→ Exercise description: Print the listing below again. Change nothing.

→ Dataset records:
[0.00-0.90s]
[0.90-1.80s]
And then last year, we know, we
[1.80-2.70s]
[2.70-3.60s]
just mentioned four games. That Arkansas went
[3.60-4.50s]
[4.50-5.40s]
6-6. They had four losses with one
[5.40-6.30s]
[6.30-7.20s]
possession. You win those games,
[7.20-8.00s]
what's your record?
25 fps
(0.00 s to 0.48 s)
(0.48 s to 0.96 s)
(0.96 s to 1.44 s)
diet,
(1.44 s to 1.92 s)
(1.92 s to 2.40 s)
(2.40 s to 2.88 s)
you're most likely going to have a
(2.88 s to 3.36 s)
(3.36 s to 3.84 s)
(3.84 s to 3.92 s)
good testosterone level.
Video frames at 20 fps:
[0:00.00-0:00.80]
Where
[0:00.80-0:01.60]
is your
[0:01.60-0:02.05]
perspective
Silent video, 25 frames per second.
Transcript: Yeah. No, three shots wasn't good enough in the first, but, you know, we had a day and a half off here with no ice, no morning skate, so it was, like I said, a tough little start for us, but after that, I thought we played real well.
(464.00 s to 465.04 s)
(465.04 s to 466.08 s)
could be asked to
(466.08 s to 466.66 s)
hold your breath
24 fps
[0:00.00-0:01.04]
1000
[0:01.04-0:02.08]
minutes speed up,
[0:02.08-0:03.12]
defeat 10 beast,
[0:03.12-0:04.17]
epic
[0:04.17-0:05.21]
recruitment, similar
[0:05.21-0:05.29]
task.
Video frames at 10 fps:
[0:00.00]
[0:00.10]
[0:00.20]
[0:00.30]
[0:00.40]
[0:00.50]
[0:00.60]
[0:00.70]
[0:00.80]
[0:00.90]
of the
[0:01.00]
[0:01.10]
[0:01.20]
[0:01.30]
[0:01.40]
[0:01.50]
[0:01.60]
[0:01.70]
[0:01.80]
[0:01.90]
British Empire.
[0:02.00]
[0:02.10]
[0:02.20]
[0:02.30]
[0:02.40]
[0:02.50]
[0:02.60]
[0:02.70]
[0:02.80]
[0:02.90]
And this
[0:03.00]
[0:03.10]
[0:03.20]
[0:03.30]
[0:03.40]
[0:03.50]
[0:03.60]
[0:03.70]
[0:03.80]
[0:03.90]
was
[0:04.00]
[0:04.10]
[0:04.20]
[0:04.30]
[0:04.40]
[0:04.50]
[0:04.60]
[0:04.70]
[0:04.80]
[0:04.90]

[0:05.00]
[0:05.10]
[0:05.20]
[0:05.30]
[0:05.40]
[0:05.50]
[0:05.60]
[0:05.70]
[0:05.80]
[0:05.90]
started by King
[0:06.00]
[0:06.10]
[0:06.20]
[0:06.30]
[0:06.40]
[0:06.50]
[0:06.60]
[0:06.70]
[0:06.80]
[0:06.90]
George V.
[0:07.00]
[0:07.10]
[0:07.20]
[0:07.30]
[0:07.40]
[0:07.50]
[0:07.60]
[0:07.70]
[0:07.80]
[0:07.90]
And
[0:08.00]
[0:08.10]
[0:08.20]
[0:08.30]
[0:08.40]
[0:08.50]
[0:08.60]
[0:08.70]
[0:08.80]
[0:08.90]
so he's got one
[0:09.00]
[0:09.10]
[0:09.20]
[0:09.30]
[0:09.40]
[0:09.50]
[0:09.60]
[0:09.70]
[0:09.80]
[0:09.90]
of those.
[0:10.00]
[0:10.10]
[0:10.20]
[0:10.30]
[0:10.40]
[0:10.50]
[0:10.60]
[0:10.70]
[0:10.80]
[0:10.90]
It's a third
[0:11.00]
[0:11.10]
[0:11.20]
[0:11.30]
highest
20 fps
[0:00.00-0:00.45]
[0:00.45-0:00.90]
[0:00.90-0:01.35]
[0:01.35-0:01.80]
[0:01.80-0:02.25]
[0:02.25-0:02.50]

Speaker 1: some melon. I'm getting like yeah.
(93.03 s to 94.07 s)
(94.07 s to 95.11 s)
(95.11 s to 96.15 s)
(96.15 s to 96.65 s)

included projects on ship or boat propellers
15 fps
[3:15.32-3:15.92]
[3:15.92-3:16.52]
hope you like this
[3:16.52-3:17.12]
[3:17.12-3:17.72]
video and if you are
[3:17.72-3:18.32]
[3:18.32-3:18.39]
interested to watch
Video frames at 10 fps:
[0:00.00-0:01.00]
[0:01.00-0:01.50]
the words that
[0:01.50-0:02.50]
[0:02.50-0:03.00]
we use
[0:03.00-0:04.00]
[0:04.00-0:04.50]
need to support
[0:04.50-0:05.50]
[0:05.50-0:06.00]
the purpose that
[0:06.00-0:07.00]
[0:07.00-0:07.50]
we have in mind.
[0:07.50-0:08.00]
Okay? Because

→ Answer area:
[0.00-0.90s]
[0.90-1.80s]
And then last year, we know, we
[1.80-2.70s]
[2.70-3.60s]
just mentioned four games. That Arkansas went
[3.60-4.50s]
[4.50-5.40s]
6-6. They had four losses with one
[5.40-6.30s]
[6.30-7.20s]
possession. You win those games,
[7.20-8.00s]
what's your record?
25 fps
(0.00 s to 0.48 s)
(0.48 s to 0.96 s)
(0.96 s to 1.44 s)
diet,
(1.44 s to 1.92 s)
(1.92 s to 2.40 s)
(2.40 s to 2.88 s)
you're most likely going to have a
(2.88 s to 3.36 s)
(3.36 s to 3.84 s)
(3.84 s to 3.92 s)
good testosterone level.
Video frames at 20 fps:
[0:00.00-0:00.80]
Where
[0:00.80-0:01.60]
is your
[0:01.60-0:02.05]
perspective
Silent video, 25 frames per second.
Transcript: Yeah. No, three shots wasn't good enough in the first, but, you know, we had a day and a half off here with no ice, no morning skate, so it was, like I said, a tough little start for us, but after that, I thought we played real well.
(464.00 s to 465.04 s)
(465.04 s to 466.08 s)
could be asked to
(466.08 s to 466.66 s)
hold your breath
24 fps
[0:00.00-0:01.04]
1000
[0:01.04-0:02.08]
minutes speed up,
[0:02.08-0:03.12]
defeat 10 beast,
[0:03.12-0:04.17]
epic
[0:04.17-0:05.21]
recruitment, similar
[0:05.21-0:05.29]
task.
Video frames at 10 fps:
[0:00.00]
[0:00.10]
[0:00.20]
[0:00.30]
[0:00.40]
[0:00.50]
[0:00.60]
[0:00.70]
[0:00.80]
[0:00.90]
of the
[0:01.00]
[0:01.10]
[0:01.20]
[0:01.30]
[0:01.40]
[0:01.50]
[0:01.60]
[0:01.70]
[0:01.80]
[0:01.90]
British Empire.
[0:02.00]
[0:02.10]
[0:02.20]
[0:02.30]
[0:02.40]
[0:02.50]
[0:02.60]
[0:02.70]
[0:02.80]
[0:02.90]
And this
[0:03.00]
[0:03.10]
[0:03.20]
[0:03.30]
[0:03.40]
[0:03.50]
[0:03.60]
[0:03.70]
[0:03.80]
[0:03.90]
was
[0:04.00]
[0:04.10]
[0:04.20]
[0:04.30]
[0:04.40]
[0:04.50]
[0:04.60]
[0:04.70]
[0:04.80]
[0:04.90]

[0:05.00]
[0:05.10]
[0:05.20]
[0:05.30]
[0:05.40]
[0:05.50]
[0:05.60]
[0:05.70]
[0:05.80]
[0:05.90]
started by King
[0:06.00]
[0:06.10]
[0:06.20]
[0:06.30]
[0:06.40]
[0:06.50]
[0:06.60]
[0:06.70]
[0:06.80]
[0:06.90]
George V.
[0:07.00]
[0:07.10]
[0:07.20]
[0:07.30]
[0:07.40]
[0:07.50]
[0:07.60]
[0:07.70]
[0:07.80]
[0:07.90]
And
[0:08.00]
[0:08.10]
[0:08.20]
[0:08.30]
[0:08.40]
[0:08.50]
[0:08.60]
[0:08.70]
[0:08.80]
[0:08.90]
so he's got one
[0:09.00]
[0:09.10]
[0:09.20]
[0:09.30]
[0:09.40]
[0:09.50]
[0:09.60]
[0:09.70]
[0:09.80]
[0:09.90]
of those.
[0:10.00]
[0:10.10]
[0:10.20]
[0:10.30]
[0:10.40]
[0:10.50]
[0:10.60]
[0:10.70]
[0:10.80]
[0:10.90]
It's a third
[0:11.00]
[0:11.10]
[0:11.20]
[0:11.30]
highest
20 fps
[0:00.00-0:00.45]
[0:00.45-0:00.90]
[0:00.90-0:01.35]
[0:01.35-0:01.80]
[0:01.80-0:02.25]
[0:02.25-0:02.50]

Speaker 1: some melon. I'm getting like yeah.
(93.03 s to 94.07 s)
(94.07 s to 95.11 s)
(95.11 s to 96.15 s)
(96.15 s to 96.65 s)

included projects on ship or boat propellers
15 fps
[3:15.32-3:15.92]
[3:15.92-3:16.52]
hope you like this
[3:16.52-3:17.12]
[3:17.12-3:17.72]
video and if you are
[3:17.72-3:18.32]
[3:18.32-3:18.39]
interested to watch
Video frames at 10 fps:
[0:00.00-0:01.00]
[0:01.00-0:01.50]
the words that
[0:01.50-0:02.50]
[0:02.50-0:03.00]
we use
[0:03.00-0:04.00]
[0:04.00-0:04.50]
need to support
[0:04.50-0:05.50]
[0:05.50-0:06.00]
the purpose that
[0:06.00-0:07.00]
[0:07.00-0:07.50]
we have in mind.
[0:07.50-0:08.00]
Okay? Because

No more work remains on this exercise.